Hi Petter: Certainly intended to send to the whole list, slip of the
mouse (CC'ing now). After doing a bit of reading after your initial
posting I agree that that ANSI C C89 makes the most logical target at
this point in time.


>>> Petter Reinholdtsen <pere at> 01/31/05 4:23 PM >>>

[Steve Lime]
> Petter: A target has never really been discussed. I think many
> developers took some of their cues (stylewise) from my original
> code, which in some places may be 7 or 8 years old (not too much of
> that left, but there is some).
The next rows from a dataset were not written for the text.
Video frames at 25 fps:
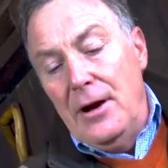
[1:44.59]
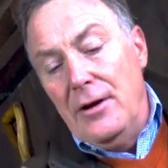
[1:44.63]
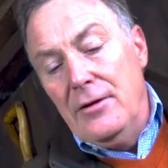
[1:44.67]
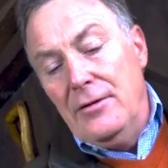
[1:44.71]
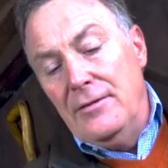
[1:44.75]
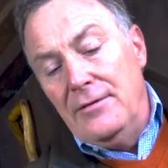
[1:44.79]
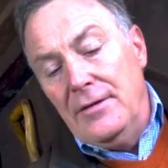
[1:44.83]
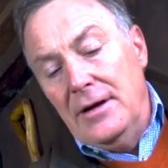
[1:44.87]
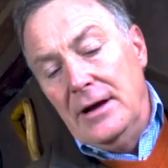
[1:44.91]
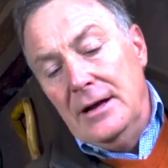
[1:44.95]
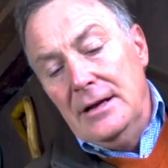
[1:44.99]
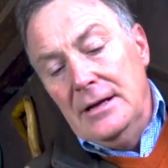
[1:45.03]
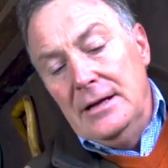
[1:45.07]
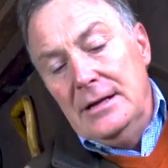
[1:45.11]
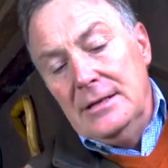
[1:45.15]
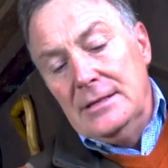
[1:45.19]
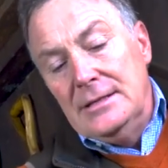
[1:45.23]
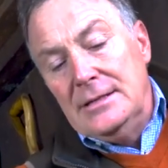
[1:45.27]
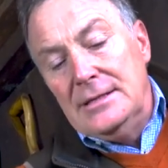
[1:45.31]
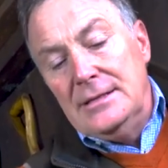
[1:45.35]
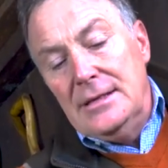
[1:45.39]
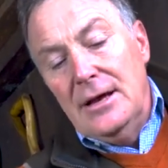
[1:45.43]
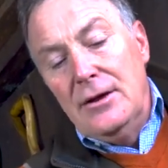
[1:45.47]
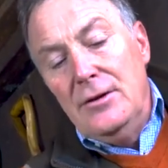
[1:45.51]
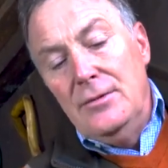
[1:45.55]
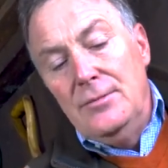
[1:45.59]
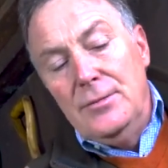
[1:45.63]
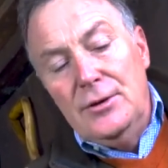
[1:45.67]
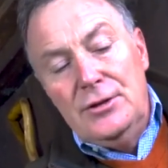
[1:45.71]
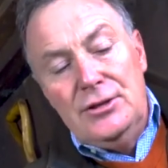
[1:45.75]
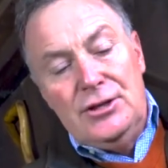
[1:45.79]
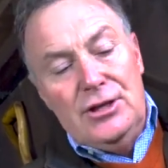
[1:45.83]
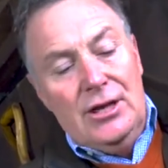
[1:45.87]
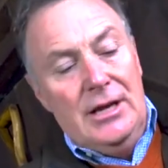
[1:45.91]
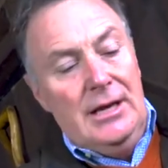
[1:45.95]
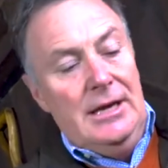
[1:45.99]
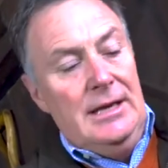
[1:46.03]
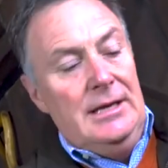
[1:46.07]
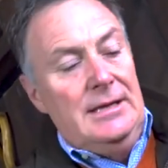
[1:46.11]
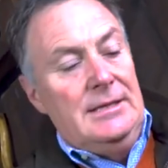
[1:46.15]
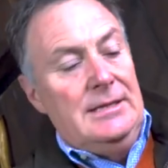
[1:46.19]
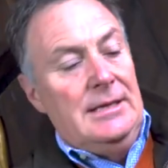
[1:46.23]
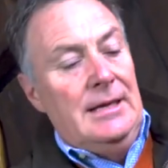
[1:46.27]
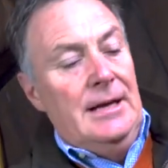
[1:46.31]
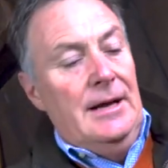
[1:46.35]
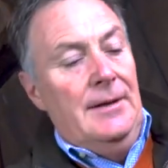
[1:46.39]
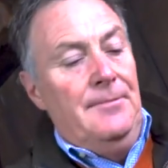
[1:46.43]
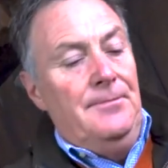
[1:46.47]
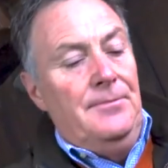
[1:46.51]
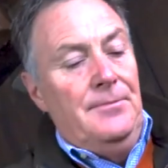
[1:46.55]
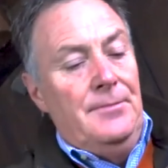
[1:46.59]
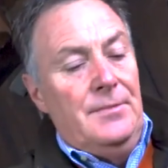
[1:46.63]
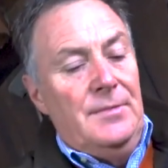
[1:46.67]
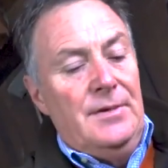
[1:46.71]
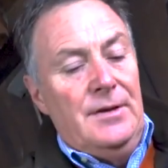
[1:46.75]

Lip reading: over so much easier.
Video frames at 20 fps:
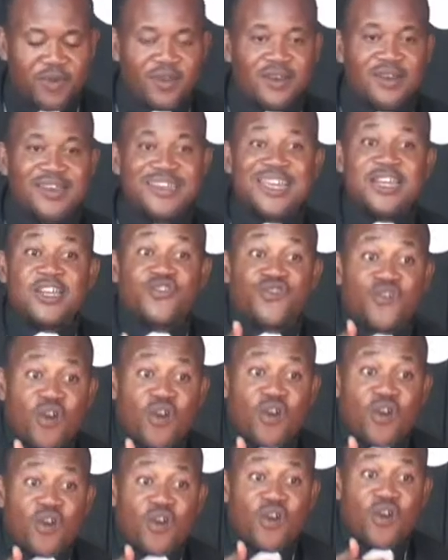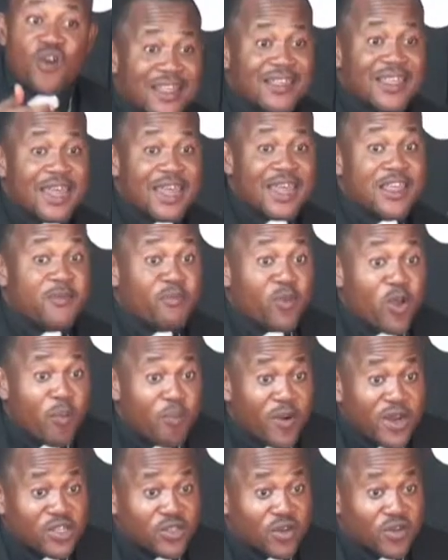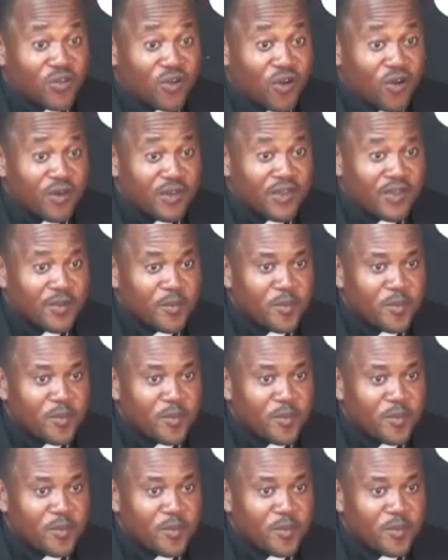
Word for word: the drugs that they said, his blood pressure drugs,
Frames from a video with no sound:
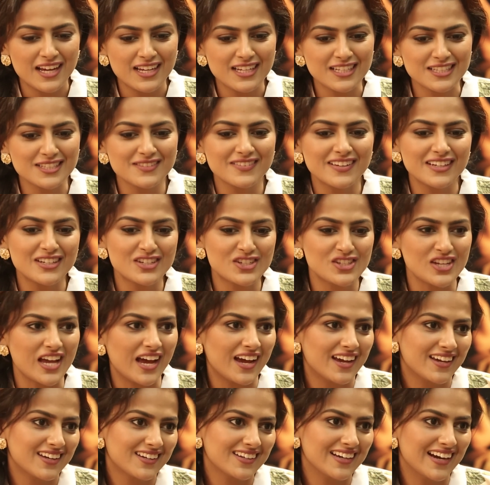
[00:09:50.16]
He's a very
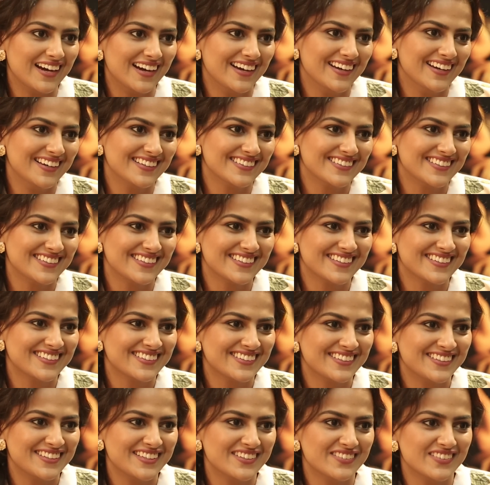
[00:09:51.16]
shy guy, I think,
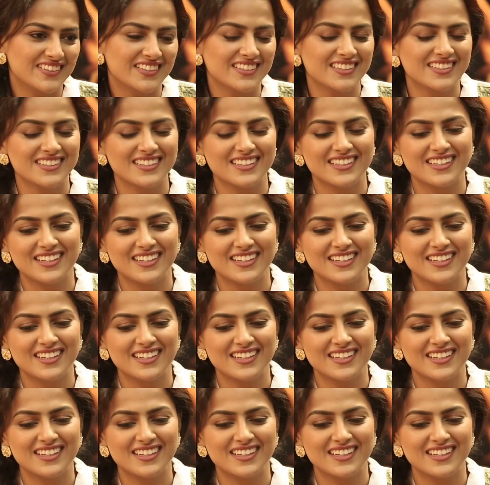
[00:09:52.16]
Nivin.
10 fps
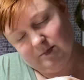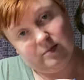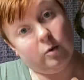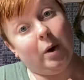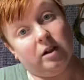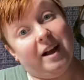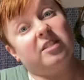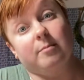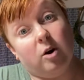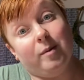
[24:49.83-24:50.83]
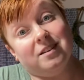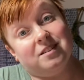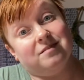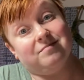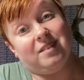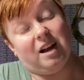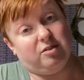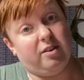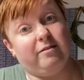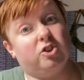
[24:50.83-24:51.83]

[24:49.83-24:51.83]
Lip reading: Well, at the moment, I have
I shot for ANSI C but never
> explicitly set that as a design goal.

Well, unless one agrees on the specification, it is hard to know if
the code is correct or not.  Given a specification, one can decide if
the code or the compiler behaves correctly.  Without a specification,
it is much harder.

And the question about C89 or C99 have practical implications.  Should
code like this be allowed:

  int foo; // C99 comment, illegal in C89.
  char a[foo]; /* varsize array, illegal in C89 */
  char c = -1; /* C89 allow both signed and unsigned char type */
  if (c > 0) /* undefined behavior for C89, well defined for C99 */
     printf("negative c\n");

Because of these and other issues, I would prefer to know if the code
is supposed to be ANSI C or not, and if it is supposed to be ANSI C,
which version of ANSI C it is supposed to be using.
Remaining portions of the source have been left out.